Because we're unwilling to learn much of anything from history, Comcast's now on the verge of growing significantly larger. The company recently unveiled a $30 billion plan to acquire European pay TV giant Sky. And this week, reports began to bubble up indicating that if regulators approve AT&T's $86 billion acquisition of Time Warner, Comcast plans to make its own, massive $60 billion bid for the lion's share of 21st Century Fox assets:
"Comcast Chief Executive Brian Roberts only plans to proceed with the bid if a federal judge allows AT&T Inc’s planned $85 billion acquisition of Time Warner Inc to proceed, the sources said. The U.S. Department of Justice has opposed the AT&T-Time Warner deal over antitrust concerns, and a decision from U.S. District Court Judge Richard Leon is expected in June."
By all accounts, AT&T is likely to defeat the DOJ in court, meaning Comcast's latest megamerger is likely to move forward. The bid is an effort to undermine a similar bid for Fox from Disney, a company Comcast has had an adversarial relationship with ever since executives rebuffed Comcast's $54 billion Disney acquisition offer back in 2004. And while this deal wouldn't include the Fox broadcast network or Fox News, it would include Fox's 30% ownership stake in Hulu (Comcast also owns 30%), it would include numerous U.S. and global operations as well as the lion's share of Fox's film properties.
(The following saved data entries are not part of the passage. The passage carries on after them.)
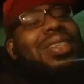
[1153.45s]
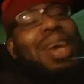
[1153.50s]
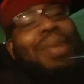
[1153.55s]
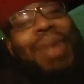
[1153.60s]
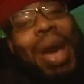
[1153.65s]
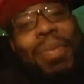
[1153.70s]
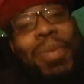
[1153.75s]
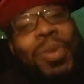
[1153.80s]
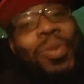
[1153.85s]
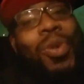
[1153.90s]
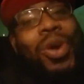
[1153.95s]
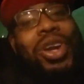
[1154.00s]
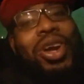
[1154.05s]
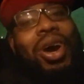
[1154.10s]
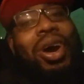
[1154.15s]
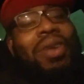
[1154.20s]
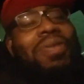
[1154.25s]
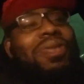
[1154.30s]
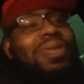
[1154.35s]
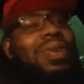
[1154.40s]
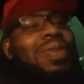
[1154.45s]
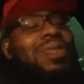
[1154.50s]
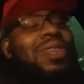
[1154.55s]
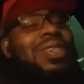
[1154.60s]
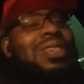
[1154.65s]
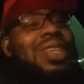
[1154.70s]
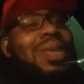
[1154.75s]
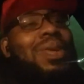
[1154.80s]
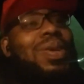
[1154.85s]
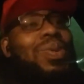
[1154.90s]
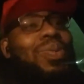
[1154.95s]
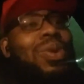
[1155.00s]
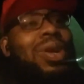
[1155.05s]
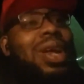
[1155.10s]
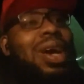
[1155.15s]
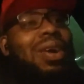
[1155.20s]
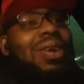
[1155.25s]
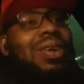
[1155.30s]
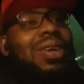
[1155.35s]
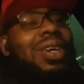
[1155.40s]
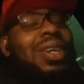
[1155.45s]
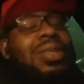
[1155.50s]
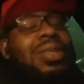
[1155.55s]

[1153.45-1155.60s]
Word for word: I might be one off if this team can win out.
That said, there's still cause for worry here. Comcast's conditions affixed to its NBC Universal merger just expired, giving it newfound freedom to do things like meddle with Hulu's competitive potential. Should Comcast also nab Disney's 30% stake in Hulu, the company will have full authority to try and hamstring Hulu's ability to disrupt Comcast's own streaming or traditional video services, which is a shame given that Hulu just figured out that it should aspire to something greater than being a glorified ad for traditional cable TV.
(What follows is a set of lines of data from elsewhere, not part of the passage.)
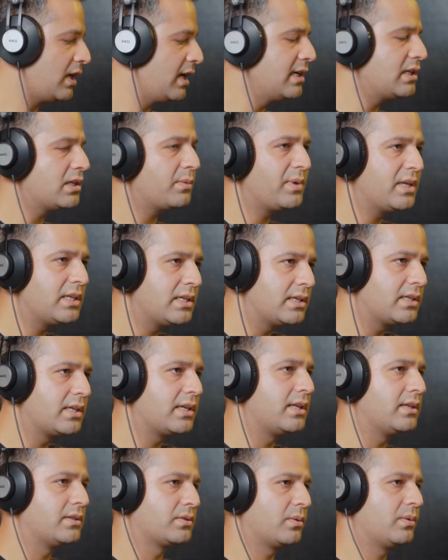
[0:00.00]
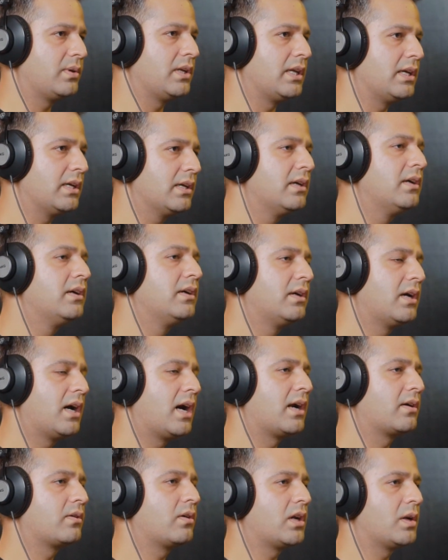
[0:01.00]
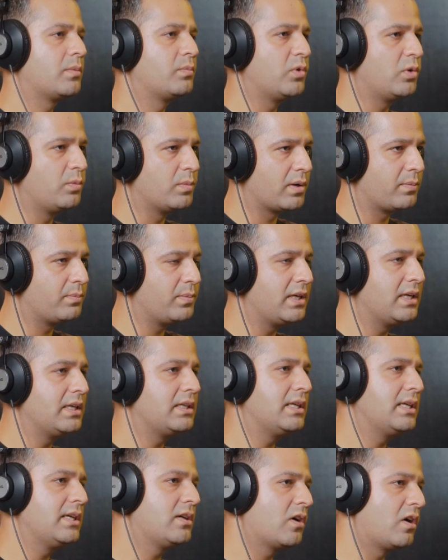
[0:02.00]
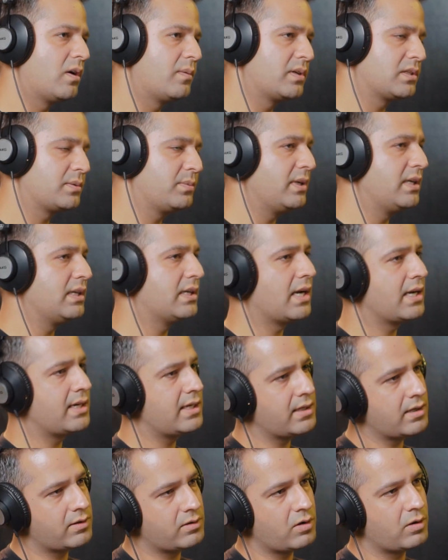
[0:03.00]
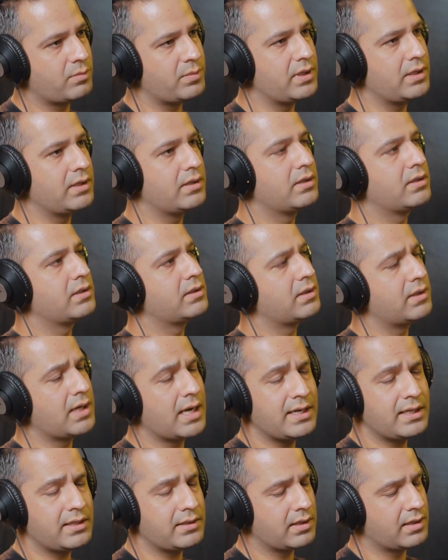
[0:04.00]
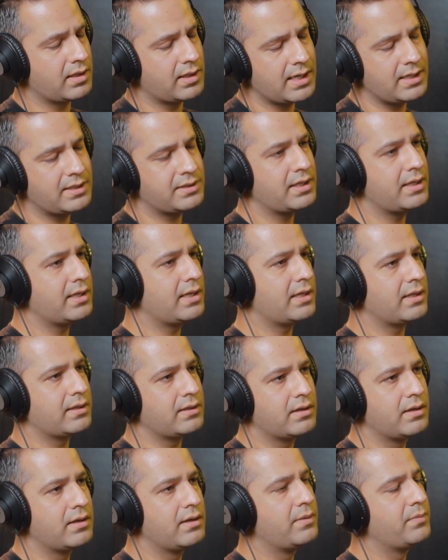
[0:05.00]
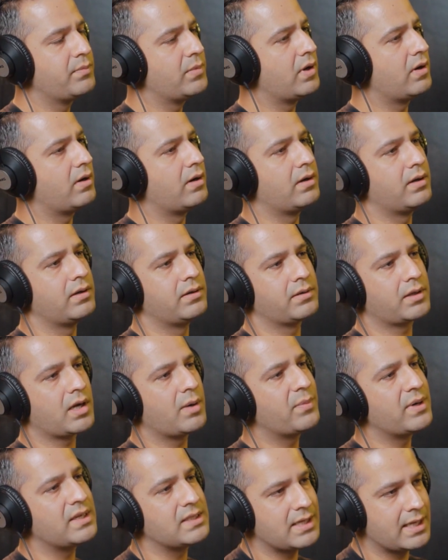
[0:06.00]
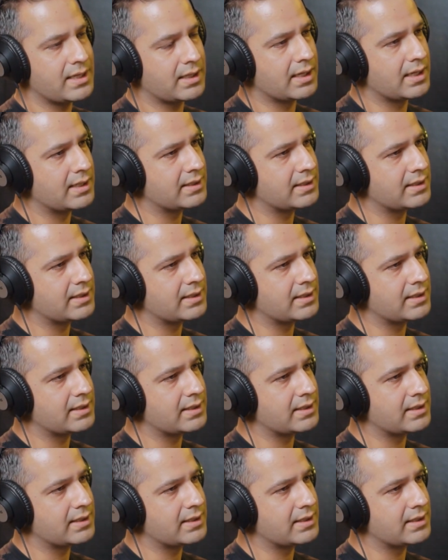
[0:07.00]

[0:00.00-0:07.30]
intermediaries only are going to boom up, be it e-commerce, be it riding economy, ride sharing, or companies like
Comcast's explosive growth spurt comes as the company has not only successfully lobbied to kill net neutrality and consumer privacy protections, but is quietly securing a massive monopoly over broadband in many markets. At the same time, industry BFF Ajit Pai at the FCC is happily gutting decades-old media consolidation rules designed to protect smaller media outlets from exactly this type of rampant consolidation. For good measure, we're also watching as lobbyists dismantle both the FCC's and FTC's ability to hold Comcast accountable when it engages in anti-competitive behavior.
This provides the cable giant with ample leeway to use its combined domination of both content and broadband to hamstring competitors in an absolute ocean of creative new ways. If you thought the country was having any real conversation about the possible anti-competitive implications of this perfect storm of consolidation, monopoly dysfunction, and dismantled government oversight of telecom monopolies, you'd be wrong.